Pittsburgh's Paul Mawhinney owns the world's largest record collection, valued at over $50 million. His health is failing, so he's trying to sell the entire shbang for the bargain bin price of only $3 million--and no one's buying; he's not received one legitimate offer in over five years. What gives?

Well, Mawhinney owned a record store, but had to close up shop earlier this year because no one was buying records anymore. Duh! I feel for the guy, but come on--vinyl is a niche market and has been for twenty-five years now. Vinyl will never sell to the masses anymore. Why doesn't Mawhinney just auction off his most valuable records, and then drastically lower the price on the rest of the collection? I mean, just getting read of the building/warehouse where they're stored would save hundreds of dollars a month on taxes, utilities, and whatnot. Mawhinney refuses to split his collection because, well...I'm not sure.

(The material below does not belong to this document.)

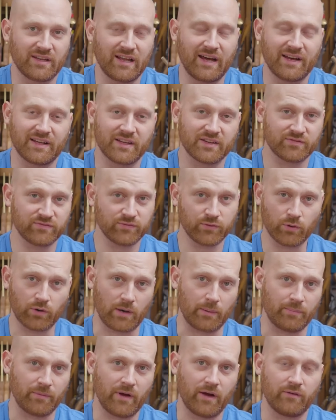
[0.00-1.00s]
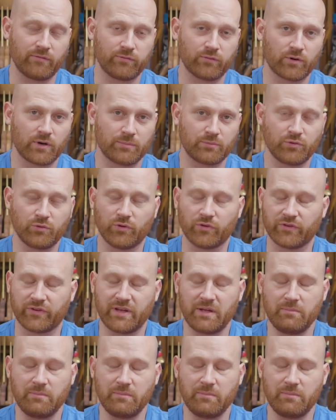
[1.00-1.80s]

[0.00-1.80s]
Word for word: a lot is Florip, uh, Florip Tools.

Maybe he's hoping to eventually bring in the type of haul that Nicholas Cage did when he auctioned off his entire comic book (and memorabilia) collection in 1992 for $5.2 million dollars. I don't think that will happen, though. I've read some accounts of people who have been to his store/archive, and they've stated that most of his records are shi...uh...junk (reminds me of what George Carlin had to say about "my stuff and your [shi...uh...junk]"). He houses very few (relative to the size of his collection) rare or valuable items. Very few people--even if they had that type of money to throw around at will--would pay that much money just to get a few items worth of stuff that are probably only worth less than a third of his asking price. I think Mawhinney just can't bear to break up his collection because it has become almost as much a part of his life as his own family. It's part and parcel of his identity. It's not only what he does; it's who he is.

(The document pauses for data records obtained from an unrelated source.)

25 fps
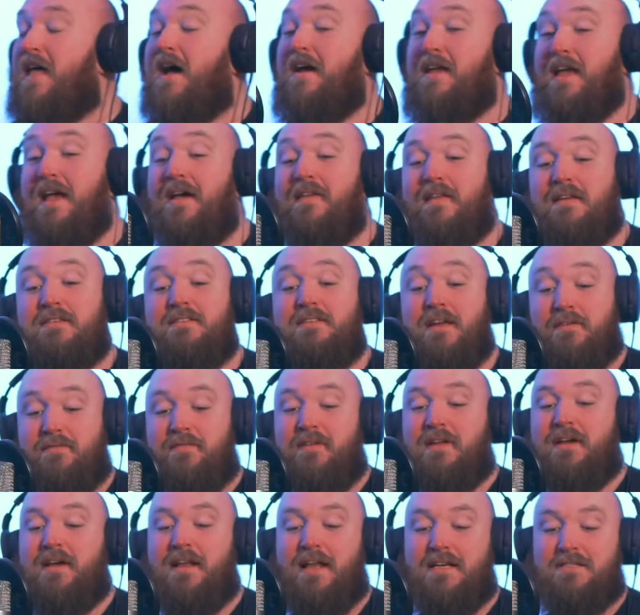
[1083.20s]
no, yeah, there's
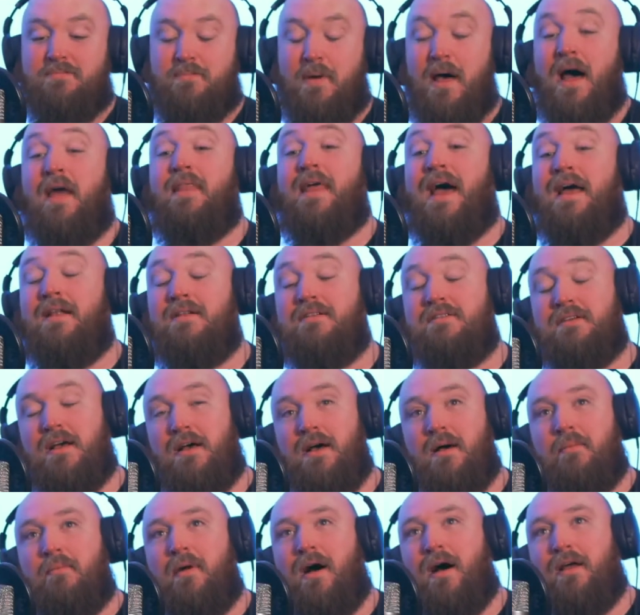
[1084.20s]
definitely an aspect, and
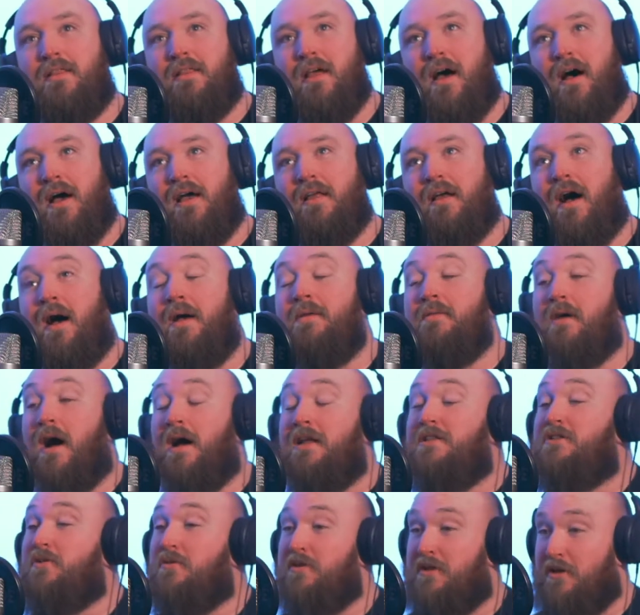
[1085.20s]
um, I, I,
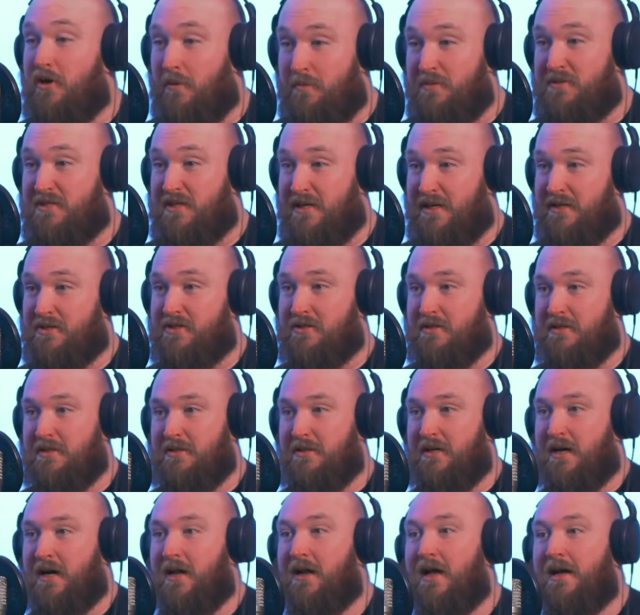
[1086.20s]
I do it the opposite
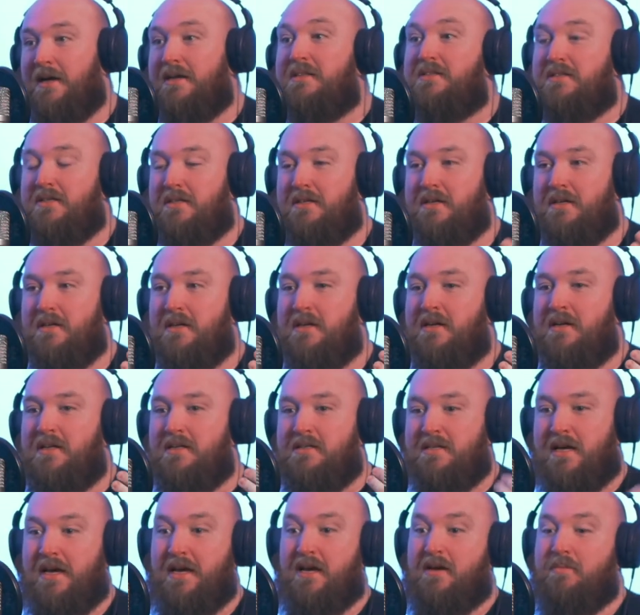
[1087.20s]
actually. I hmm. like to
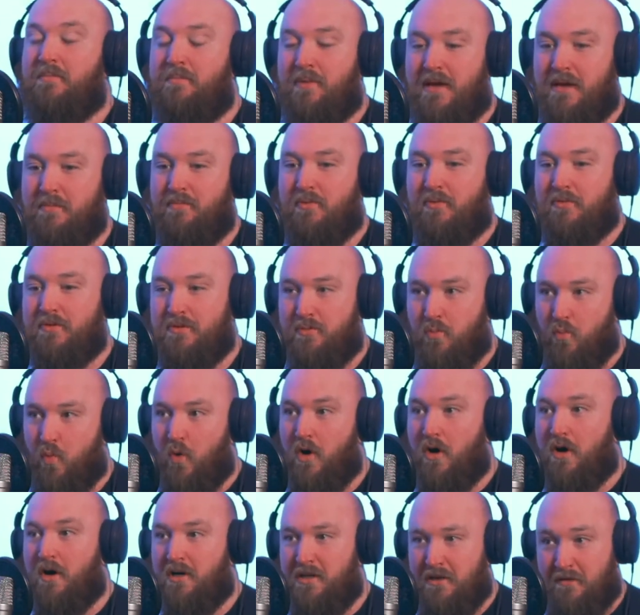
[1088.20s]
take people's
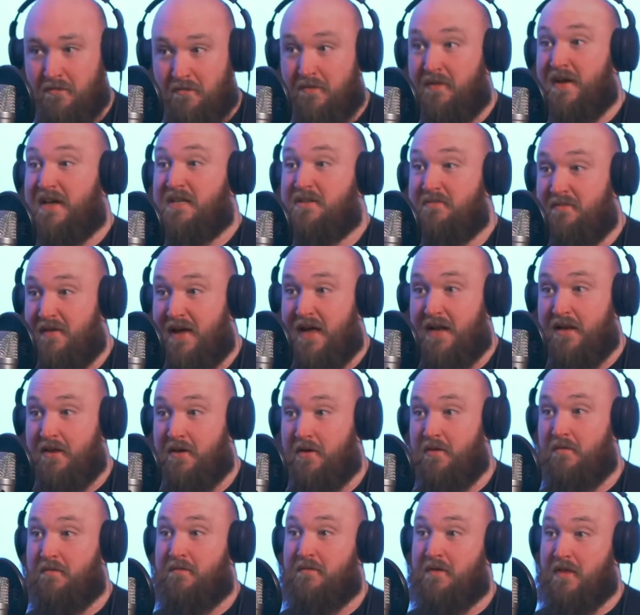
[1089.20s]
word at face
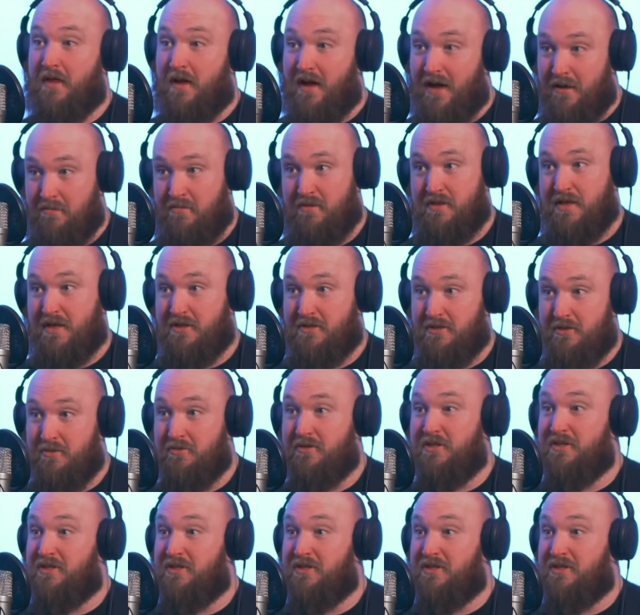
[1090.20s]
value for the hypothetical it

Is this necessarily a bad thing? Is Mawhinney's archive merely a collection, or is it more than just a hobby? Is it an addiction? When does collecting cross the line? My wife would say my hobby (or hobbies, depending on whom you ask) has not only crossed the line into addiction, but it jumped over it, clearing it by a good five feet. She's got a point, of course; when your collection/hobby prevents you from building a new, larger house with a big backyard (and secret passageways) out in the country, then it's time...to build a bigger garage at your current residence, so you can have more place to put your stuff!

My wife's been very patient. I think she understands the nature of the collecting game (if not the complete and utter fervor of us OCDs): she collects hardback Nancy Drew novels. Her sister Ninny collects glass angel figurines. My brother Ben collects naval lint. British record producer, songwriter, & DJ Ian Levine owns a copy of every DC comic ever sold at retail, from 1935 to today. It took him forty years to complete his collection (found the last missing back issue in 2005). Paul McCleod houses the world's second largest collection of Elvis memorabilia at Graceland Too in Holly Springs (give you one guess who's got the largest). Forrest J. Ackerman was once the proud owner and exhibitor of the world's largest collection of horror & sci-fi memorbilia, though he's since had to sell most of his items as he topped ninety, his health failing, too. I guess George S. Kaufman was right.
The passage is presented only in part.